→ EXERCISE REQUIREMENTS
Please transcribe the data that follows without the pictures, keeping every word the same.

GIVEN ENTRIES below:

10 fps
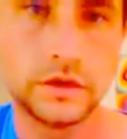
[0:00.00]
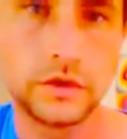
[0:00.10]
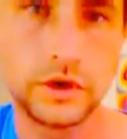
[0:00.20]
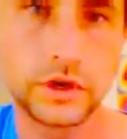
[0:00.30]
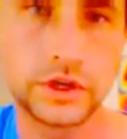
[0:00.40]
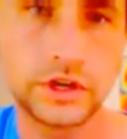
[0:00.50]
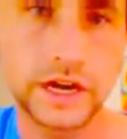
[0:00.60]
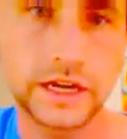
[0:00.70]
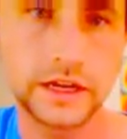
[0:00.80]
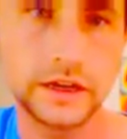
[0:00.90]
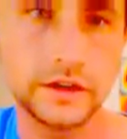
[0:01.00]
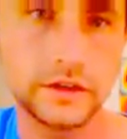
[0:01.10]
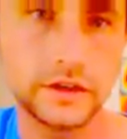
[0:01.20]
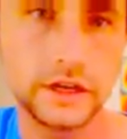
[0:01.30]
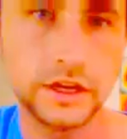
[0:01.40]
Or you could track it
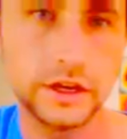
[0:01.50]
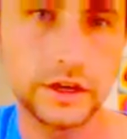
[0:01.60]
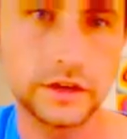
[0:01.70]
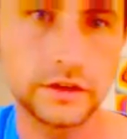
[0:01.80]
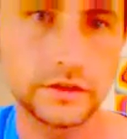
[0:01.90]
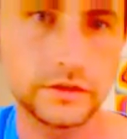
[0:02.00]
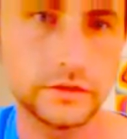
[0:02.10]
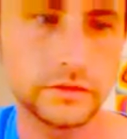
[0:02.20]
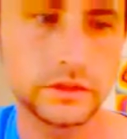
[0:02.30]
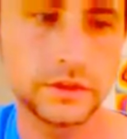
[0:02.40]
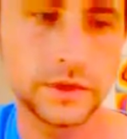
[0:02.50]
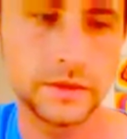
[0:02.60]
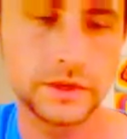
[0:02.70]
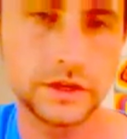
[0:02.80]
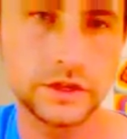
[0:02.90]
here, which
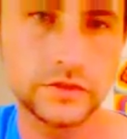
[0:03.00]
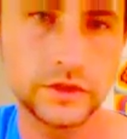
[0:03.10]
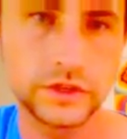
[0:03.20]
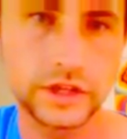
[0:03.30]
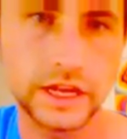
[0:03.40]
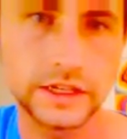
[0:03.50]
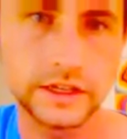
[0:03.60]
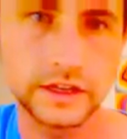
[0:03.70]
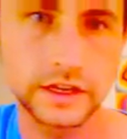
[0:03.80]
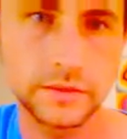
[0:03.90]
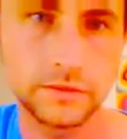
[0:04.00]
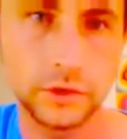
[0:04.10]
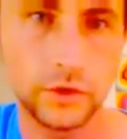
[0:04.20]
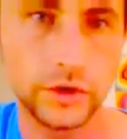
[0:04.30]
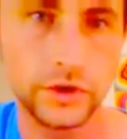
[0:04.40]
sometimes I'll just visualize it. Like I'm
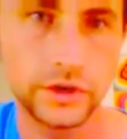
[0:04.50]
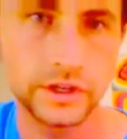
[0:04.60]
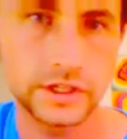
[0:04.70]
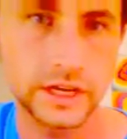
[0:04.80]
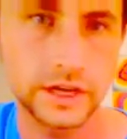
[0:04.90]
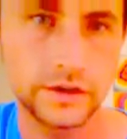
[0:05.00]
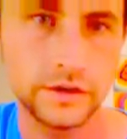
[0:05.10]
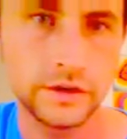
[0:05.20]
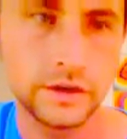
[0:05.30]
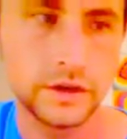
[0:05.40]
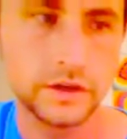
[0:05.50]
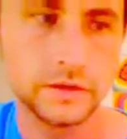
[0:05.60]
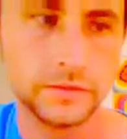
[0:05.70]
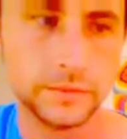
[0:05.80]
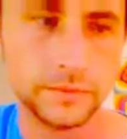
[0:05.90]
only holding this down,
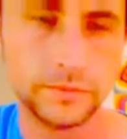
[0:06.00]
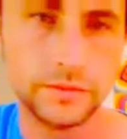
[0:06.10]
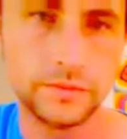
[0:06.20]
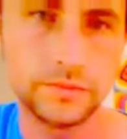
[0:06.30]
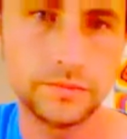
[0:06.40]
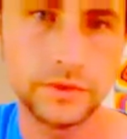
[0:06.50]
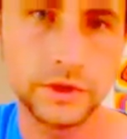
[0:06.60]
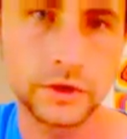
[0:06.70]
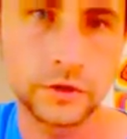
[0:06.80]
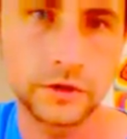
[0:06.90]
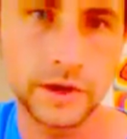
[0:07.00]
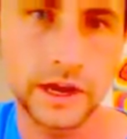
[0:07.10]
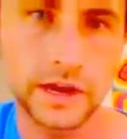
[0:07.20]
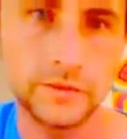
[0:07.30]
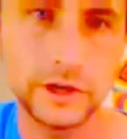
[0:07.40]
but in the corner of my
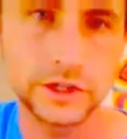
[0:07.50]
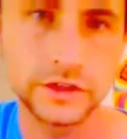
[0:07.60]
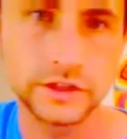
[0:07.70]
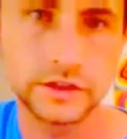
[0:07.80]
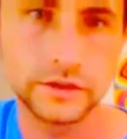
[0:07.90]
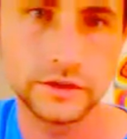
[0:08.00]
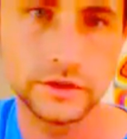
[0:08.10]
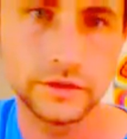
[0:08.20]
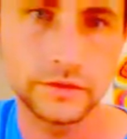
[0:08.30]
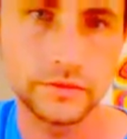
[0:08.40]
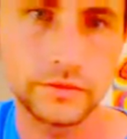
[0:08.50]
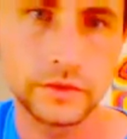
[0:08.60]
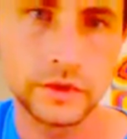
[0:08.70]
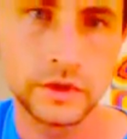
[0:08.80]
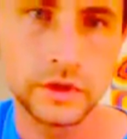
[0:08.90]
eye I'm watching this note too.
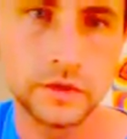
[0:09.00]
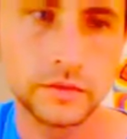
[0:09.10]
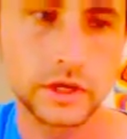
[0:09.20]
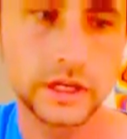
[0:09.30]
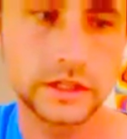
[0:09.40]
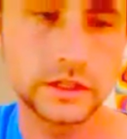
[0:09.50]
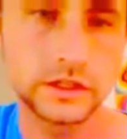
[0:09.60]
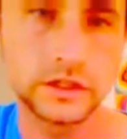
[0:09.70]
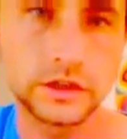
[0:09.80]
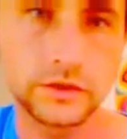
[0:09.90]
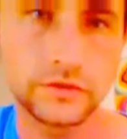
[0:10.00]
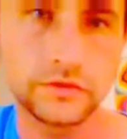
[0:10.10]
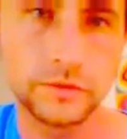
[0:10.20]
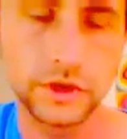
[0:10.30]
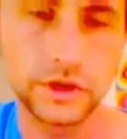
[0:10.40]
Because this is so
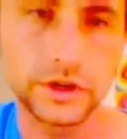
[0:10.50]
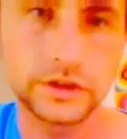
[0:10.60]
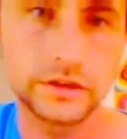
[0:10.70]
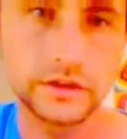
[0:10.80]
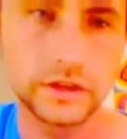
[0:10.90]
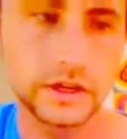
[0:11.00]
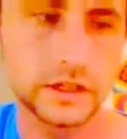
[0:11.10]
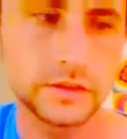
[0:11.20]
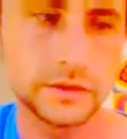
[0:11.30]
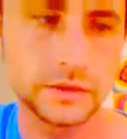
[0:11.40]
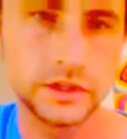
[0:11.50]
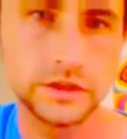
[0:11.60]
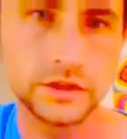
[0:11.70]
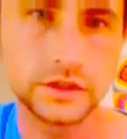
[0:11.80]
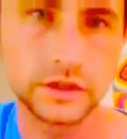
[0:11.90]
familiar that it's sometimes
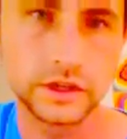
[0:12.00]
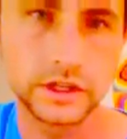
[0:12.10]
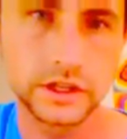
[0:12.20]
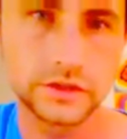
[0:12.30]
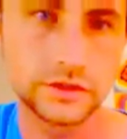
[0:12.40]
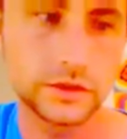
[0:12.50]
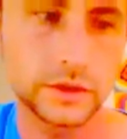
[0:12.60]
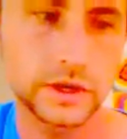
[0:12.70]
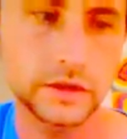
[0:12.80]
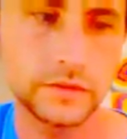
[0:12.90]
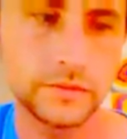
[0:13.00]
easier just to look at this really quick.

End of GIVEN ENTRIES.

→ YOUR SOLUTION
10 fps
[0:00.00]
[0:00.10]
[0:00.20]
[0:00.30]
[0:00.40]
[0:00.50]
[0:00.60]
[0:00.70]
[0:00.80]
[0:00.90]
[0:01.00]
[0:01.10]
[0:01.20]
[0:01.30]
[0:01.40]
Or you could track it
[0:01.50]
[0:01.60]
[0:01.70]
[0:01.80]
[0:01.90]
[0:02.00]
[0:02.10]
[0:02.20]
[0:02.30]
[0:02.40]
[0:02.50]
[0:02.60]
[0:02.70]
[0:02.80]
[0:02.90]
here, which
[0:03.00]
[0:03.10]
[0:03.20]
[0:03.30]
[0:03.40]
[0:03.50]
[0:03.60]
[0:03.70]
[0:03.80]
[0:03.90]
[0:04.00]
[0:04.10]
[0:04.20]
[0:04.30]
[0:04.40]
sometimes I'll just visualize it. Like I'm
[0:04.50]
[0:04.60]
[0:04.70]
[0:04.80]
[0:04.90]
[0:05.00]
[0:05.10]
[0:05.20]
[0:05.30]
[0:05.40]
[0:05.50]
[0:05.60]
[0:05.70]
[0:05.80]
[0:05.90]
only holding this down,
[0:06.00]
[0:06.10]
[0:06.20]
[0:06.30]
[0:06.40]
[0:06.50]
[0:06.60]
[0:06.70]
[0:06.80]
[0:06.90]
[0:07.00]
[0:07.10]
[0:07.20]
[0:07.30]
[0:07.40]
but in the corner of my
[0:07.50]
[0:07.60]
[0:07.70]
[0:07.80]
[0:07.90]
[0:08.00]
[0:08.10]
[0:08.20]
[0:08.30]
[0:08.40]
[0:08.50]
[0:08.60]
[0:08.70]
[0:08.80]
[0:08.90]
eye I'm watching this note too.
[0:09.00]
[0:09.10]
[0:09.20]
[0:09.30]
[0:09.40]
[0:09.50]
[0:09.60]
[0:09.70]
[0:09.80]
[0:09.90]
[0:10.00]
[0:10.10]
[0:10.20]
[0:10.30]
[0:10.40]
Because this is so
[0:10.50]
[0:10.60]
[0:10.70]
[0:10.80]
[0:10.90]
[0:11.00]
[0:11.10]
[0:11.20]
[0:11.30]
[0:11.40]
[0:11.50]
[0:11.60]
[0:11.70]
[0:11.80]
[0:11.90]
familiar that it's sometimes
[0:12.00]
[0:12.10]
[0:12.20]
[0:12.30]
[0:12.40]
[0:12.50]
[0:12.60]
[0:12.70]
[0:12.80]
[0:12.90]
[0:13.00]
easier just to look at this really quick.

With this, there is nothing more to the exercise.